> _Given data_:

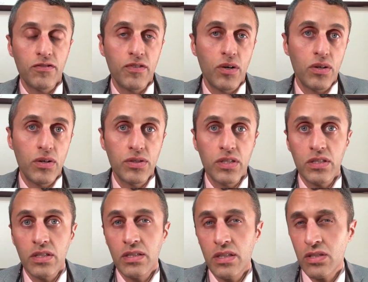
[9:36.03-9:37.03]
photos is
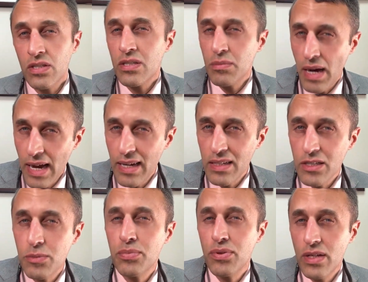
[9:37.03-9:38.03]
that the smile is
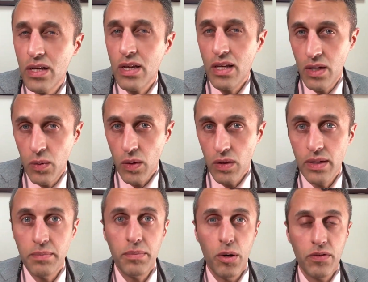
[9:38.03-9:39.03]
pretty equal
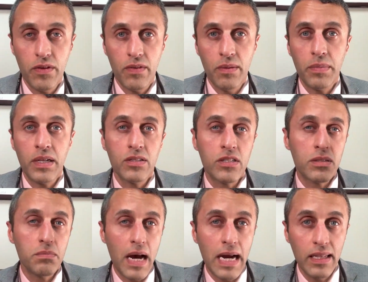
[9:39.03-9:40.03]
in both of them, because
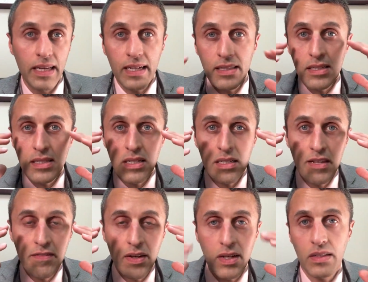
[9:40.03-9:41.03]
smiling can
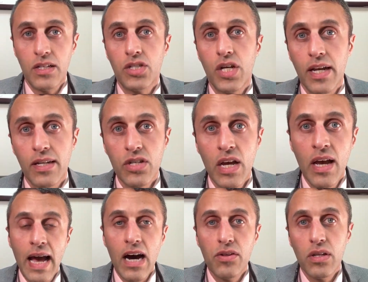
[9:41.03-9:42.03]
significantly change
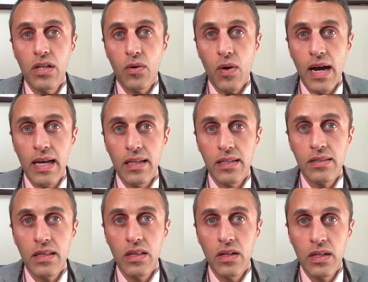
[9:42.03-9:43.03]
how the lower eyelids
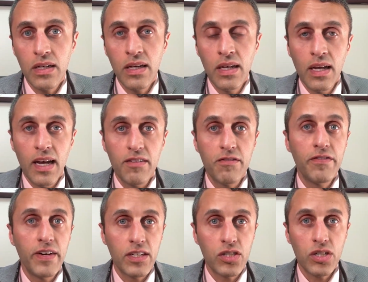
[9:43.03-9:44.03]
look and
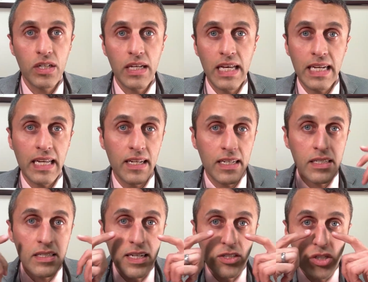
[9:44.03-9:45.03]
function, and it can
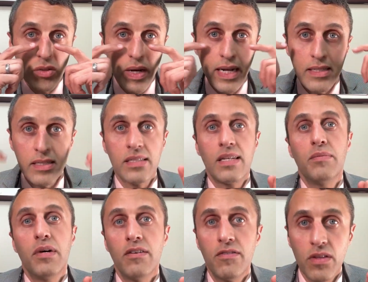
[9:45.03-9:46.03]
accentuate some
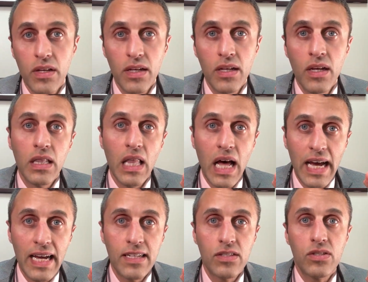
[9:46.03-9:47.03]
of the
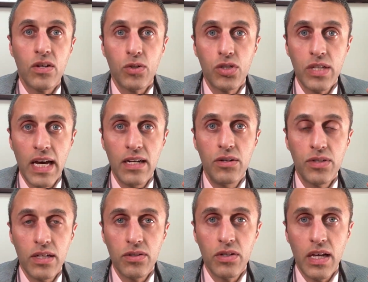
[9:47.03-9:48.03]
lines or shadows
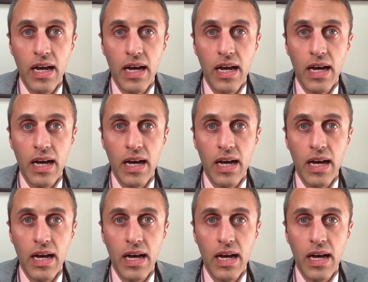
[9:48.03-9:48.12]
under the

> _Exercise requirements_:
Beginning with the line that contains "[9:38.03-9:39.03]", repeat every remaining line of the data exactly, the last line included, and omit pictures.

> _Answer_:
[9:38.03-9:39.03]
pretty equal
[9:39.03-9:40.03]
in both of them, because
[9:40.03-9:41.03]
smiling can
[9:41.03-9:42.03]
significantly change
[9:42.03-9:43.03]
how the lower eyelids
[9:43.03-9:44.03]
look and
[9:44.03-9:45.03]
function, and it can
[9:45.03-9:46.03]
accentuate some
[9:46.03-9:47.03]
of the
[9:47.03-9:48.03]
lines or shadows
[9:48.03-9:48.12]
under the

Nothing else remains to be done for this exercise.